World record stuff aside... It's important to also mention that everyone has different limits. While one person might be challenged by a cavern dive, another diver might not be challenged by a cave dive with 5,000 feet of penetration. Some might say doing solo dives is pushing the limits, but I don't feel that way at all. I'm not stressed, or on adrenaline, I'm just enjoying the solitude. So I accept that just because a particular dive might be pushing the limits for me, doesn't mean that it's that way for everyone. I can't get 5,000 feet back in a cave, but there are cave divers out there that can. Some of those same divers think that solo diving is unsafe. So in effect we're both doing dives that we feel comfortable doing, while looking at the other guy thinking he's 'pushing the limits.' So when someone says that solo diving, or diving beyond certain limits is unsafe, I have to ask, unsafe for who? This is why I've always advocated that there should be different limits for different levels of diving.

Good point.

A couple years ago, a Cozumel dive shop owner, Opal Cohen, went with one of her divemasters and another man on a planned 300 foot dive. They were using single tanks, and they were breathing air. A planned dive to 300 feet in Cozumel is nowhere near pushing the established limits of diving. I have done it, and it was pretty much a ho-hum dive. In fact, it was a training dive for two students who were part of the team. On the other hand, for a group of divers with no technical training, no timix, no redundant gas, no decompression gases, and no knowledge of decompression stops, it was far beyond the limits. As a result, Opal died and the DM is permanently paralyzed.

---------- Post added September 5th, 2014 at 11:45 AM ----------

I think I am talking primarily about people who are fully aware of the established limits of technical diving, have at least something close to required training, and make a conscious decision to go ahead with the dive.
 
This kind of reminds me of a climb I did once with the Mountaineers on a pretty simple climb for me. One particular part of the climb I did as lead and set no protection on the way up.. It was easy, I felt comfortable, well within my limits.

The climb lead later reported me for unsafe climbing, as I didnt put in protection, making it dangerous for the second (which was stupid, unless I fell on him). But in either case it was a point of my limit may be different from yours.

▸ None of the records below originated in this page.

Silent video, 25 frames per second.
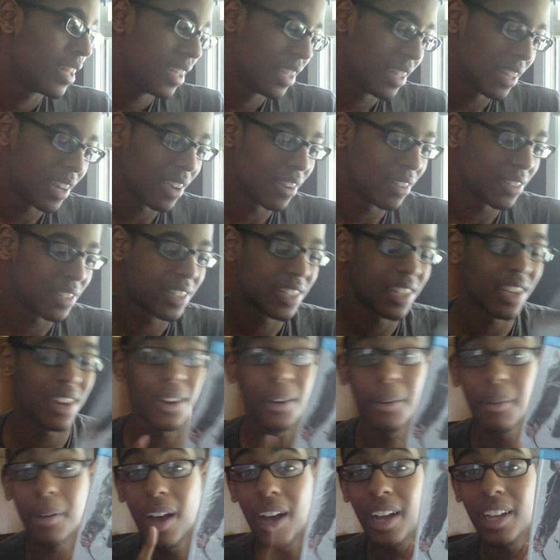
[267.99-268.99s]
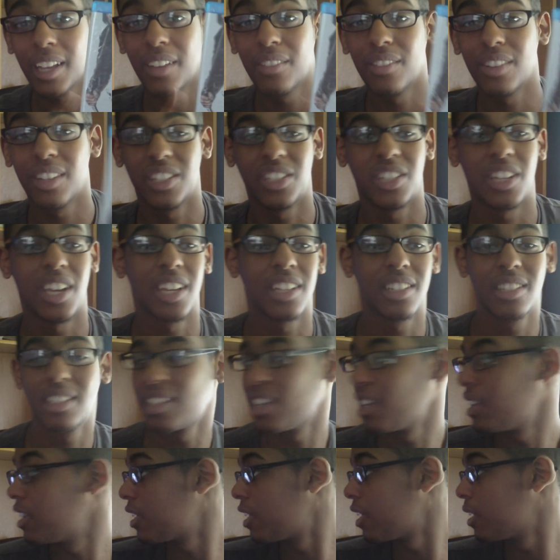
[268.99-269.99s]
You know, so I'll give it a chance.
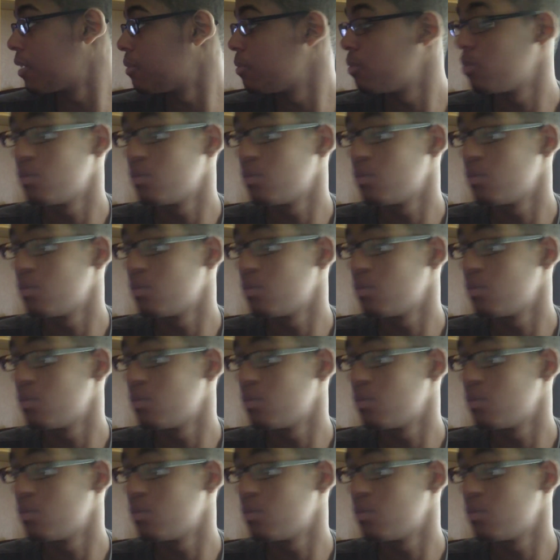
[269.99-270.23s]
And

Either training,experience, ability, or all the above.

When my dive buddy and I talk to recreational divers, and mention regularly doing 200ft+ deep dives, they think we are totally crazy and pushing every limit they know of. But in fact its a matter of training,experience, and ability.

I look at divers doing greater than 300ft dives with a quizzical eye, but thats because to me the margin of error becomes so small doing really deep dives.

Ok, maybe I think they are a little crazy too :)
 
I don't know if we're "pushing limits" but we're diving between 110-130m on a fairly regular basis. We're not doing it because there's something magical about the depth, but rather that's where the wrecks are so that's where we dive. As to what's driving me personally? I like the fact that more people have been to the moon than have been to some of the sites we dive. The world is such a small place, it's nice to go somewhere that very few others (I can count them on my fingers) have been. I suppose I'd go deeper if that's what was required. I suppose I'd also not be as excited if they became more frequently dived sites.